=== Exercise prompt ===
The entries below contain pictures. Write out only the lines from the line with "[0:00.00-0:01.09]" up to and including the line with "Transcript: like go", exactly, without them.

=== Data provided ===
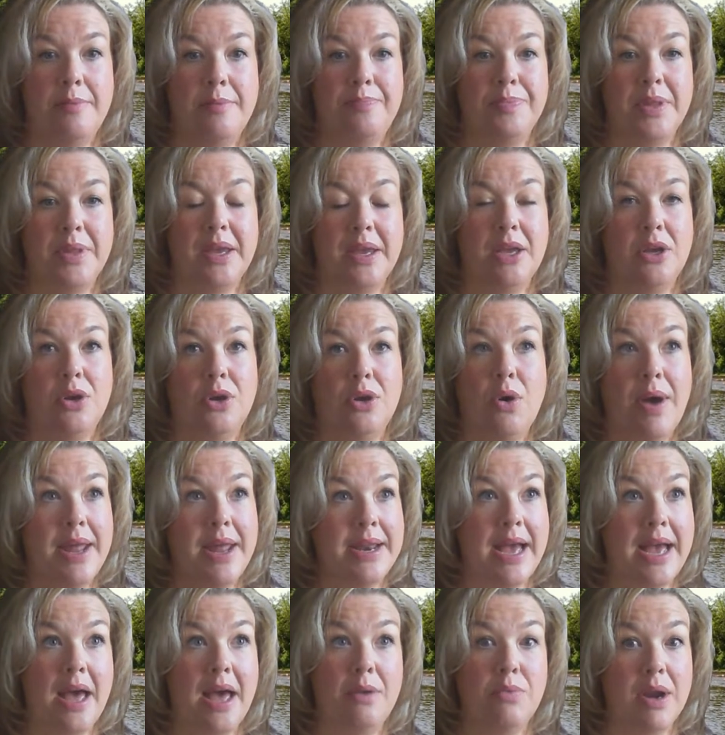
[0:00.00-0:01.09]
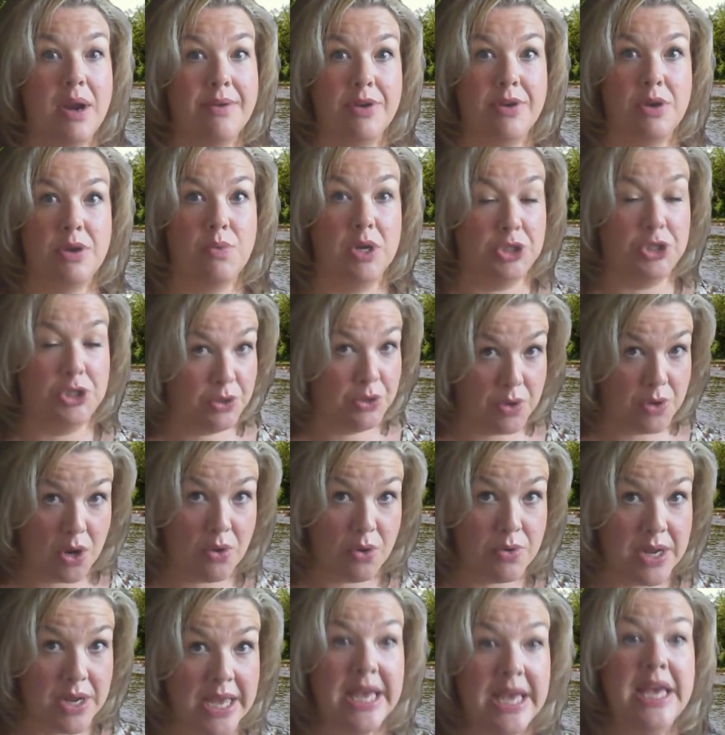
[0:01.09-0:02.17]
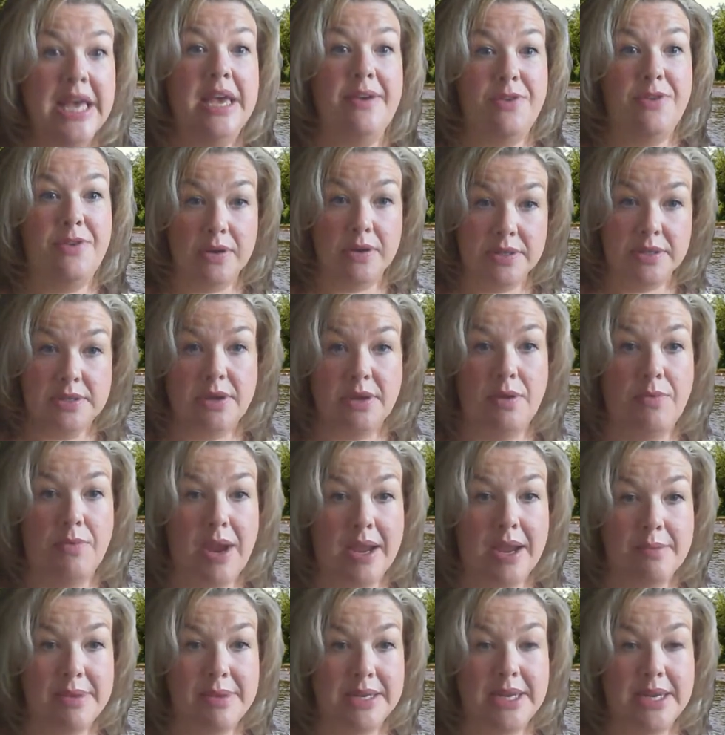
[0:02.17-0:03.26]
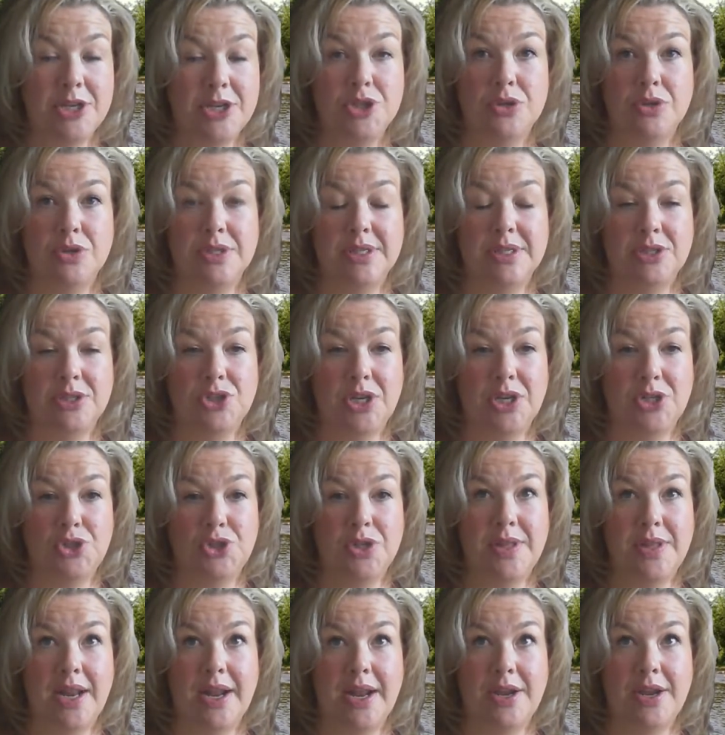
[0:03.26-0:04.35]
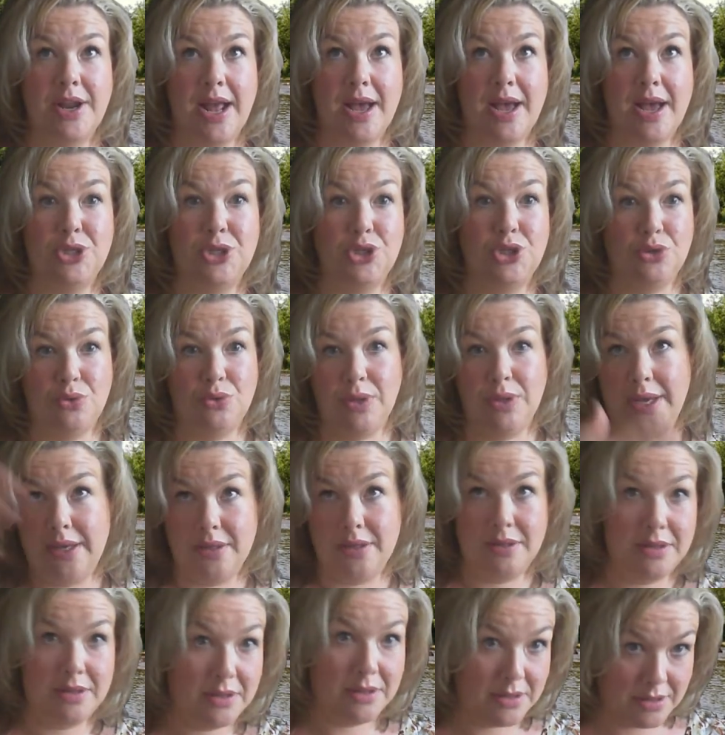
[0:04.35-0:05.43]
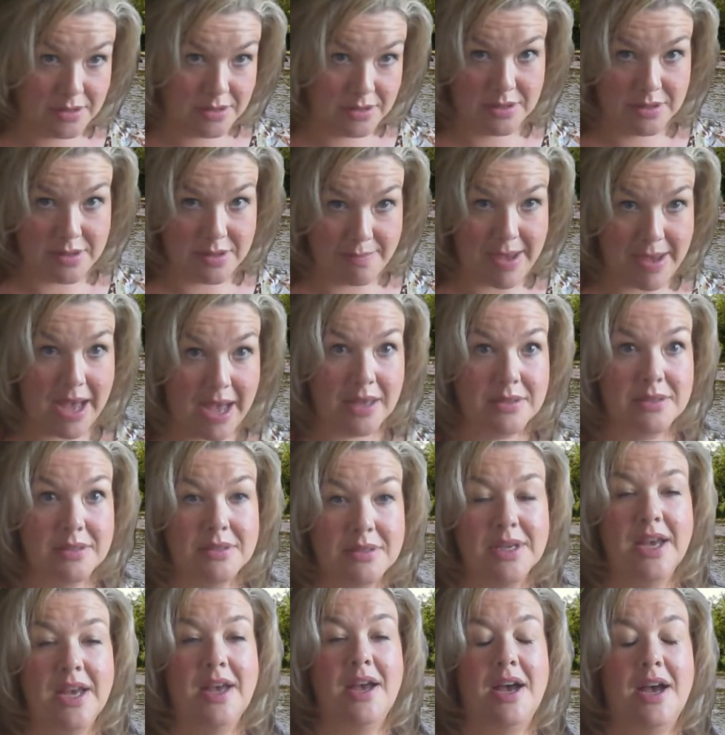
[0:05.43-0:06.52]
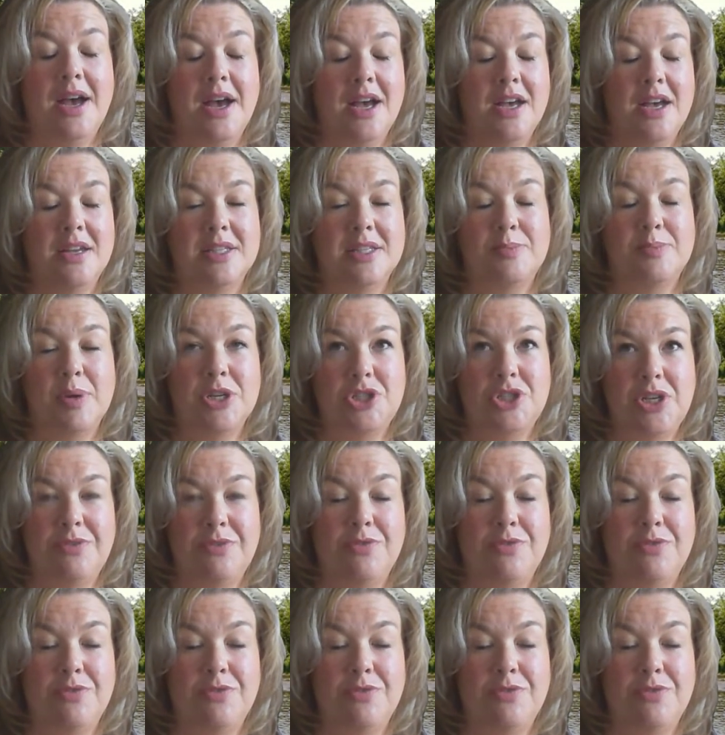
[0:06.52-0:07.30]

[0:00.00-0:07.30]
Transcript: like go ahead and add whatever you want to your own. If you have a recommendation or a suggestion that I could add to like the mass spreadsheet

---

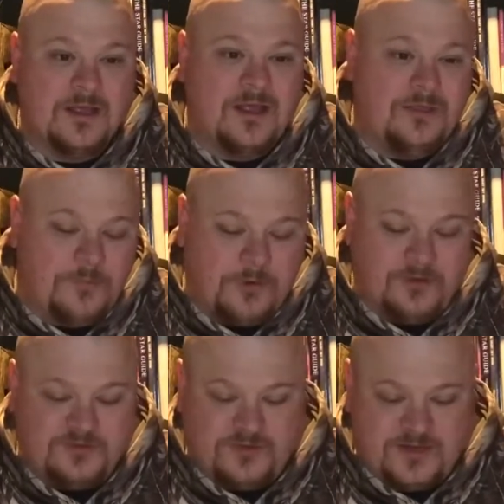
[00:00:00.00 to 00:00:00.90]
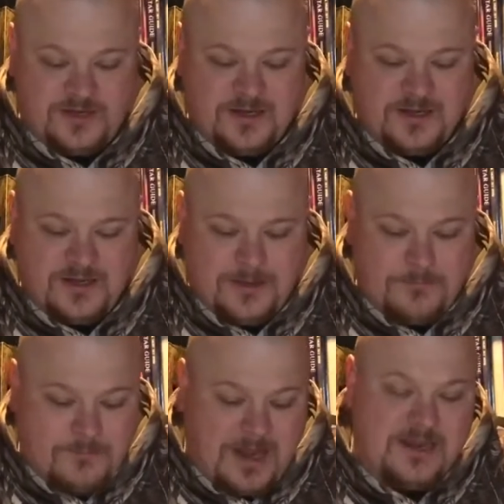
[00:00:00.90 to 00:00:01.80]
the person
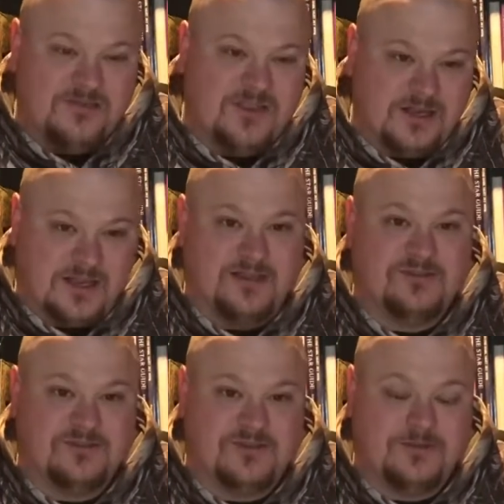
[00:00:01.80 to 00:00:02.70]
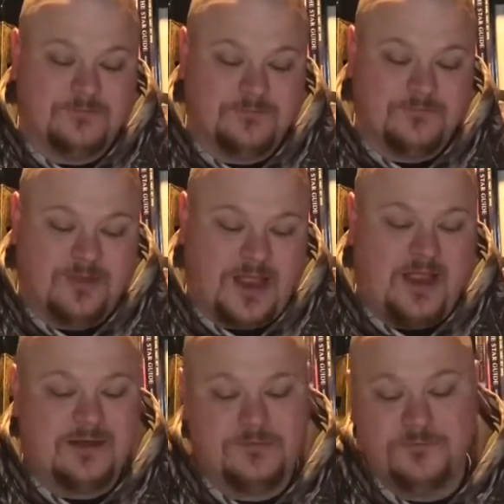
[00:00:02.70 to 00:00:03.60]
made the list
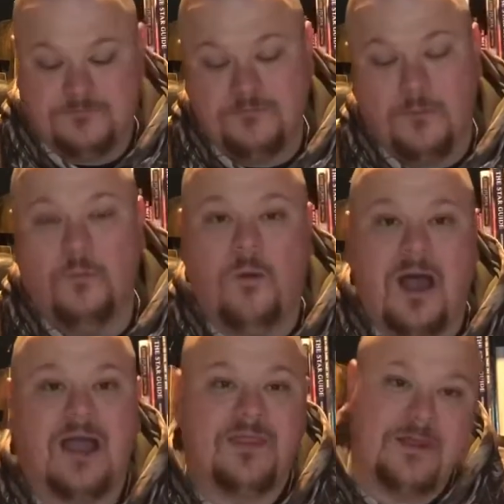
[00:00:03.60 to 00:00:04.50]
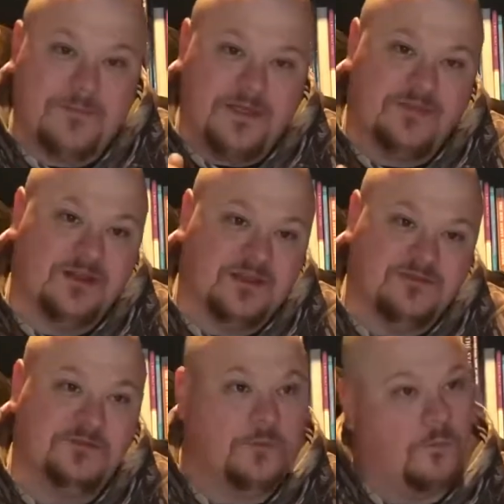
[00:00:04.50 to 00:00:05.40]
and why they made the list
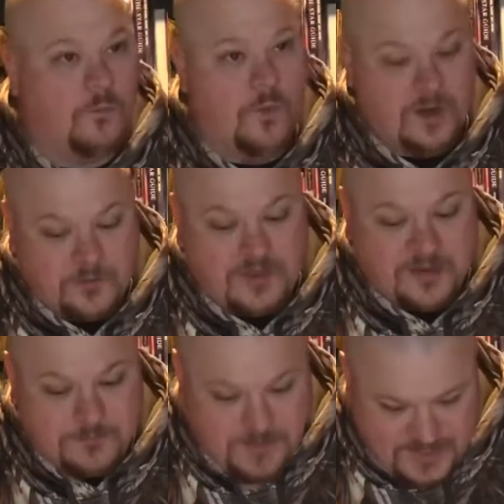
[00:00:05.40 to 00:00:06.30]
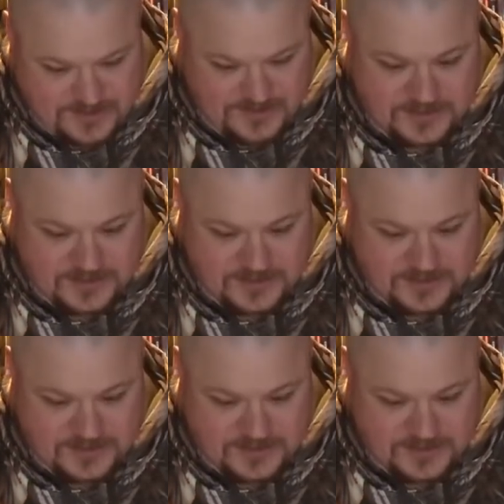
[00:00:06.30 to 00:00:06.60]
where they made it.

=== Solution ===
[0:00.00-0:01.09]
[0:01.09-0:02.17]
[0:02.17-0:03.26]
[0:03.26-0:04.35]
[0:04.35-0:05.43]
[0:05.43-0:06.52]
[0:06.52-0:07.30]

[0:00.00-0:07.30]
Transcript: like go ahead and add whatever you want to your own. If you have a recommendation or a suggestion that I could add to like the mass spreadsheet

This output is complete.